(Collected data entries)
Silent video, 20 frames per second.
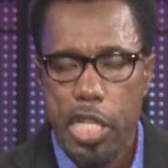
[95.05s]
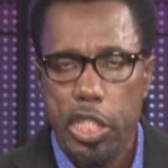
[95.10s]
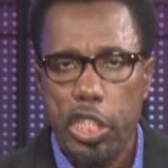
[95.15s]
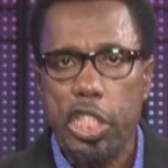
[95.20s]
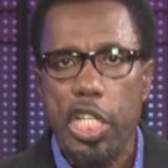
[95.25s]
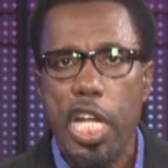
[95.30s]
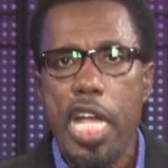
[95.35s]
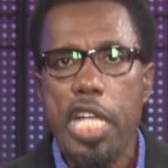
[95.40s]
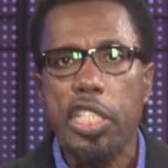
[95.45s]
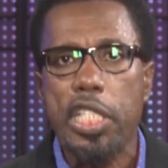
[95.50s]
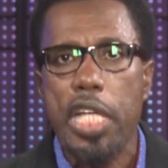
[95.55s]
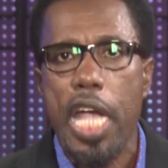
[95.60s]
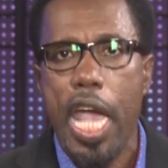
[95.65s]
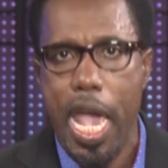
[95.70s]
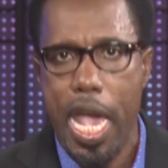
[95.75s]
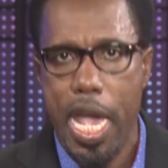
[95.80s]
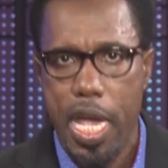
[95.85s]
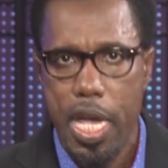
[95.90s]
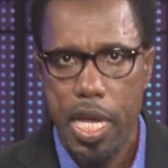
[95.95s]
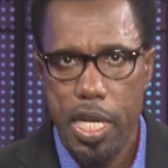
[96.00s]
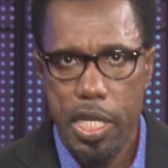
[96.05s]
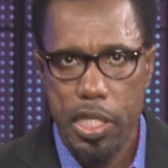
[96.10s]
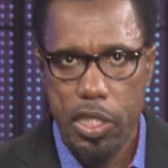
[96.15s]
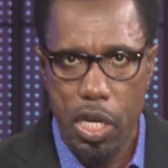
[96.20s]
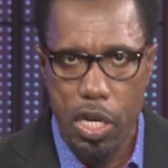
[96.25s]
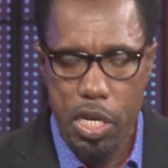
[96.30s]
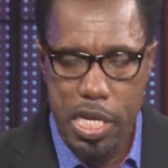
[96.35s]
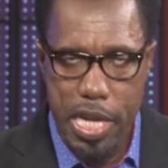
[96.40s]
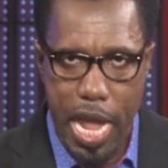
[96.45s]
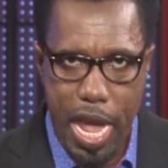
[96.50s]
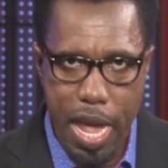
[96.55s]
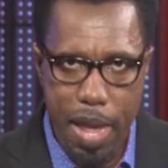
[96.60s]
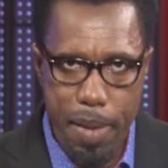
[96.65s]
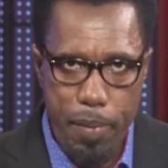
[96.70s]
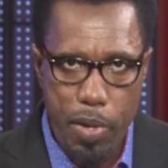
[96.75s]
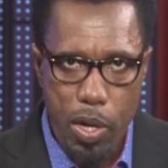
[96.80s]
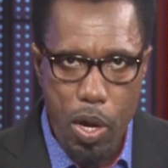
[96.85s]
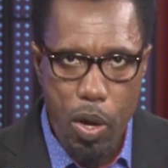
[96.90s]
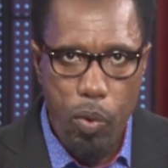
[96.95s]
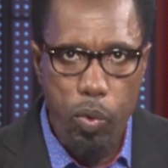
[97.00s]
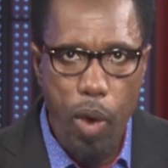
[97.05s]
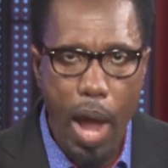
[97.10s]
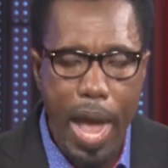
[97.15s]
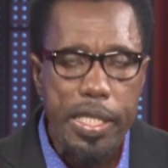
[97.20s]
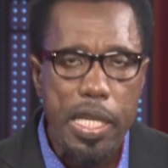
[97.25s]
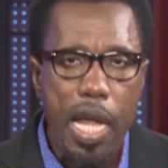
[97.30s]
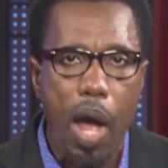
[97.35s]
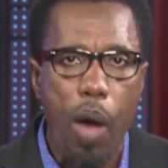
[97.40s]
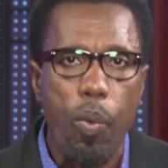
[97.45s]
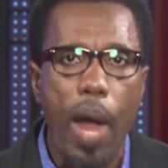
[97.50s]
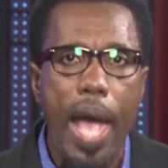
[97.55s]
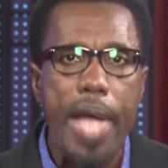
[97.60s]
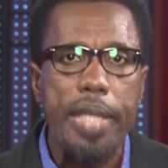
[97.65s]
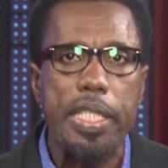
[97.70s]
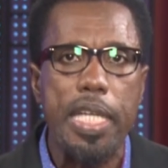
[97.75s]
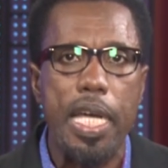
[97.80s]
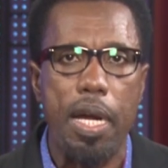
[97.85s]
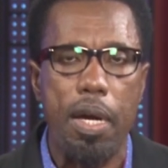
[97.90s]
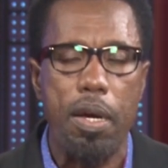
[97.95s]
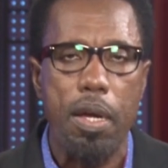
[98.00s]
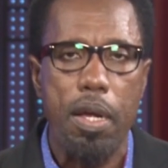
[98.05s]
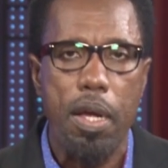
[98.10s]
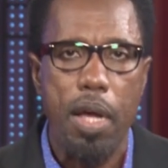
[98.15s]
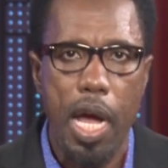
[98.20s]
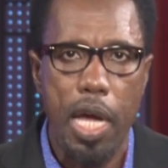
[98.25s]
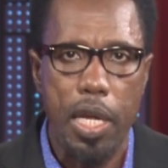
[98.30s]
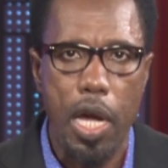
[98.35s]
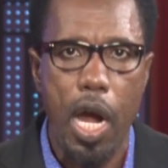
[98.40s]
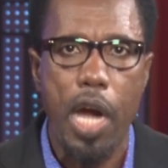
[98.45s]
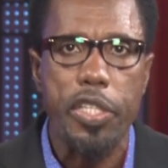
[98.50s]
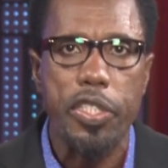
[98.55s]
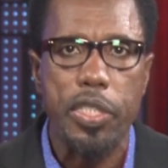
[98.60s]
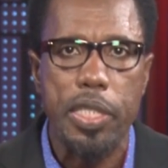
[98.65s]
Shay Shay is her name, right now, right here on our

**WORK ITEM**
Write the records out once more, exactly as they appear, with no pictures.

**YOUR SOLUTION**
Silent video, 20 frames per second.
[95.05s]
[95.10s]
[95.15s]
[95.20s]
[95.25s]
[95.30s]
[95.35s]
[95.40s]
[95.45s]
[95.50s]
[95.55s]
[95.60s]
[95.65s]
[95.70s]
[95.75s]
[95.80s]
[95.85s]
[95.90s]
[95.95s]
[96.00s]
[96.05s]
[96.10s]
[96.15s]
[96.20s]
[96.25s]
[96.30s]
[96.35s]
[96.40s]
[96.45s]
[96.50s]
[96.55s]
[96.60s]
[96.65s]
[96.70s]
[96.75s]
[96.80s]
[96.85s]
[96.90s]
[96.95s]
[97.00s]
[97.05s]
[97.10s]
[97.15s]
[97.20s]
[97.25s]
[97.30s]
[97.35s]
[97.40s]
[97.45s]
[97.50s]
[97.55s]
[97.60s]
[97.65s]
[97.70s]
[97.75s]
[97.80s]
[97.85s]
[97.90s]
[97.95s]
[98.00s]
[98.05s]
[98.10s]
[98.15s]
[98.20s]
[98.25s]
[98.30s]
[98.35s]
[98.40s]
[98.45s]
[98.50s]
[98.55s]
[98.60s]
[98.65s]
Shay Shay is her name, right now, right here on our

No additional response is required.